[Stored items]
•••

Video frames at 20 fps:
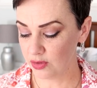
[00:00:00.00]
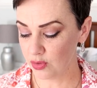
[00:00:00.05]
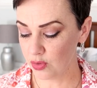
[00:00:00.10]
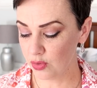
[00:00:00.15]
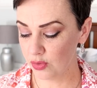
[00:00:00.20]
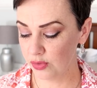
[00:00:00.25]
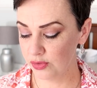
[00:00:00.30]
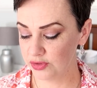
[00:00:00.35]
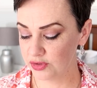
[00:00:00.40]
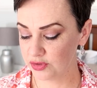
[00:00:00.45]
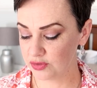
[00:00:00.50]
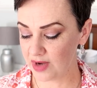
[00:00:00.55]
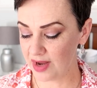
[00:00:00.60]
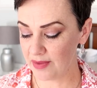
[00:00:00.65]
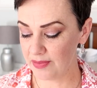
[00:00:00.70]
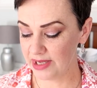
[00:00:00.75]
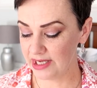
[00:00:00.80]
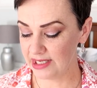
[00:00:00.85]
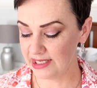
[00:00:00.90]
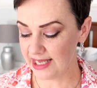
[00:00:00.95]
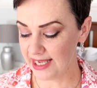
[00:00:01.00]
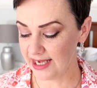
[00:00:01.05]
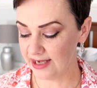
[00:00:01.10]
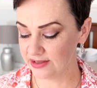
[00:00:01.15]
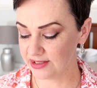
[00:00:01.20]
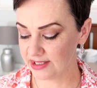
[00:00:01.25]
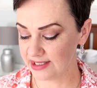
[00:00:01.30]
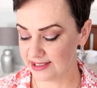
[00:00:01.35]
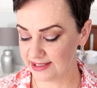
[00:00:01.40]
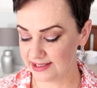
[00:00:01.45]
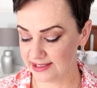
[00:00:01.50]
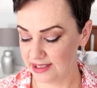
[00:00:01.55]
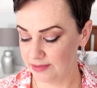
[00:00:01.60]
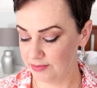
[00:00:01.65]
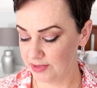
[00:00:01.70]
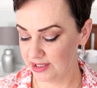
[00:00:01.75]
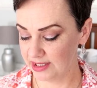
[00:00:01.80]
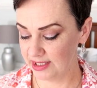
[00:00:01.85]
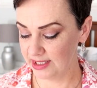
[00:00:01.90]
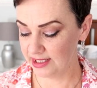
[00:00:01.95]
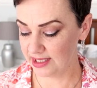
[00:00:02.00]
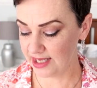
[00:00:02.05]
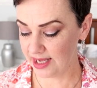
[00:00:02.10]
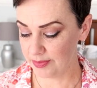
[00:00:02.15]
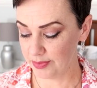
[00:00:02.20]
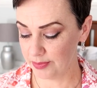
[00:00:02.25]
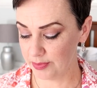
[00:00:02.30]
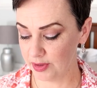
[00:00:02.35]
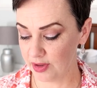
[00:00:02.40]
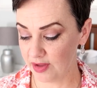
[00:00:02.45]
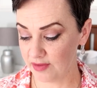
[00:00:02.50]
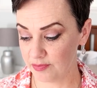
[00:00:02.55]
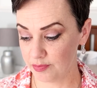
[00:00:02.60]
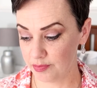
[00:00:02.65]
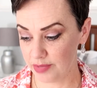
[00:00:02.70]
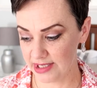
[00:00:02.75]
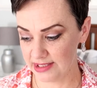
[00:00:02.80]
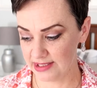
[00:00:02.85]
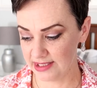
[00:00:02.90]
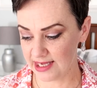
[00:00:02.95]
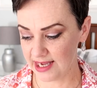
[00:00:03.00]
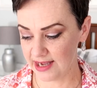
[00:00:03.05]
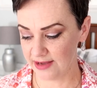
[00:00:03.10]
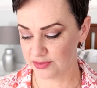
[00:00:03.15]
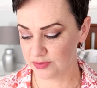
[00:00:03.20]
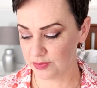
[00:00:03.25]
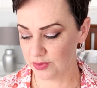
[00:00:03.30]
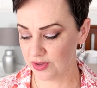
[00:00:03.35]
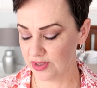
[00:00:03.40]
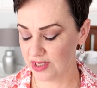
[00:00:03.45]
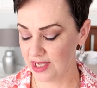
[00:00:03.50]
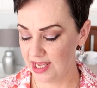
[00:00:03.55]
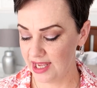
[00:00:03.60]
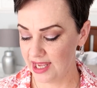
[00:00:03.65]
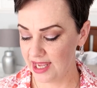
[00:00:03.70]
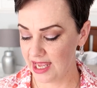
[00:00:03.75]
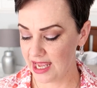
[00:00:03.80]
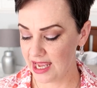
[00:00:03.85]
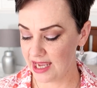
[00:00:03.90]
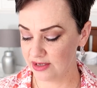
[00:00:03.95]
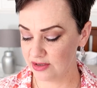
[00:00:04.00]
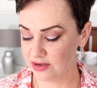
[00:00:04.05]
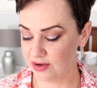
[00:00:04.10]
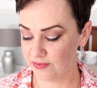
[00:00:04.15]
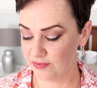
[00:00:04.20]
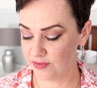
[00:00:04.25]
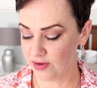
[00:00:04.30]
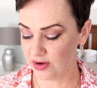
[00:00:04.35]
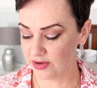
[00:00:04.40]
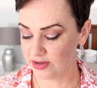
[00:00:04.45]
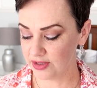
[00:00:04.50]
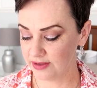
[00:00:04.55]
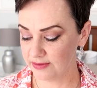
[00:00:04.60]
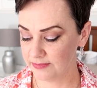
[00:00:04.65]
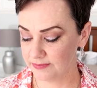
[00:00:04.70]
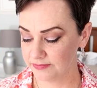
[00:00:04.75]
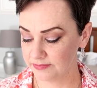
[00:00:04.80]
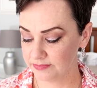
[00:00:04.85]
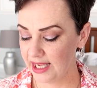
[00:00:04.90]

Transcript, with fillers: all strapping, loud, and seemingly incapable of basic housework, and her father.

•••

### About this exercise
Produce the data again character for character, with the images left out.

### Reply to the task
Video frames at 20 fps:
[00:00:00.00]
[00:00:00.05]
[00:00:00.10]
[00:00:00.15]
[00:00:00.20]
[00:00:00.25]
[00:00:00.30]
[00:00:00.35]
[00:00:00.40]
[00:00:00.45]
[00:00:00.50]
[00:00:00.55]
[00:00:00.60]
[00:00:00.65]
[00:00:00.70]
[00:00:00.75]
[00:00:00.80]
[00:00:00.85]
[00:00:00.90]
[00:00:00.95]
[00:00:01.00]
[00:00:01.05]
[00:00:01.10]
[00:00:01.15]
[00:00:01.20]
[00:00:01.25]
[00:00:01.30]
[00:00:01.35]
[00:00:01.40]
[00:00:01.45]
[00:00:01.50]
[00:00:01.55]
[00:00:01.60]
[00:00:01.65]
[00:00:01.70]
[00:00:01.75]
[00:00:01.80]
[00:00:01.85]
[00:00:01.90]
[00:00:01.95]
[00:00:02.00]
[00:00:02.05]
[00:00:02.10]
[00:00:02.15]
[00:00:02.20]
[00:00:02.25]
[00:00:02.30]
[00:00:02.35]
[00:00:02.40]
[00:00:02.45]
[00:00:02.50]
[00:00:02.55]
[00:00:02.60]
[00:00:02.65]
[00:00:02.70]
[00:00:02.75]
[00:00:02.80]
[00:00:02.85]
[00:00:02.90]
[00:00:02.95]
[00:00:03.00]
[00:00:03.05]
[00:00:03.10]
[00:00:03.15]
[00:00:03.20]
[00:00:03.25]
[00:00:03.30]
[00:00:03.35]
[00:00:03.40]
[00:00:03.45]
[00:00:03.50]
[00:00:03.55]
[00:00:03.60]
[00:00:03.65]
[00:00:03.70]
[00:00:03.75]
[00:00:03.80]
[00:00:03.85]
[00:00:03.90]
[00:00:03.95]
[00:00:04.00]
[00:00:04.05]
[00:00:04.10]
[00:00:04.15]
[00:00:04.20]
[00:00:04.25]
[00:00:04.30]
[00:00:04.35]
[00:00:04.40]
[00:00:04.45]
[00:00:04.50]
[00:00:04.55]
[00:00:04.60]
[00:00:04.65]
[00:00:04.70]
[00:00:04.75]
[00:00:04.80]
[00:00:04.85]
[00:00:04.90]

Transcript, with fillers: all strapping, loud, and seemingly incapable of basic housework, and her father.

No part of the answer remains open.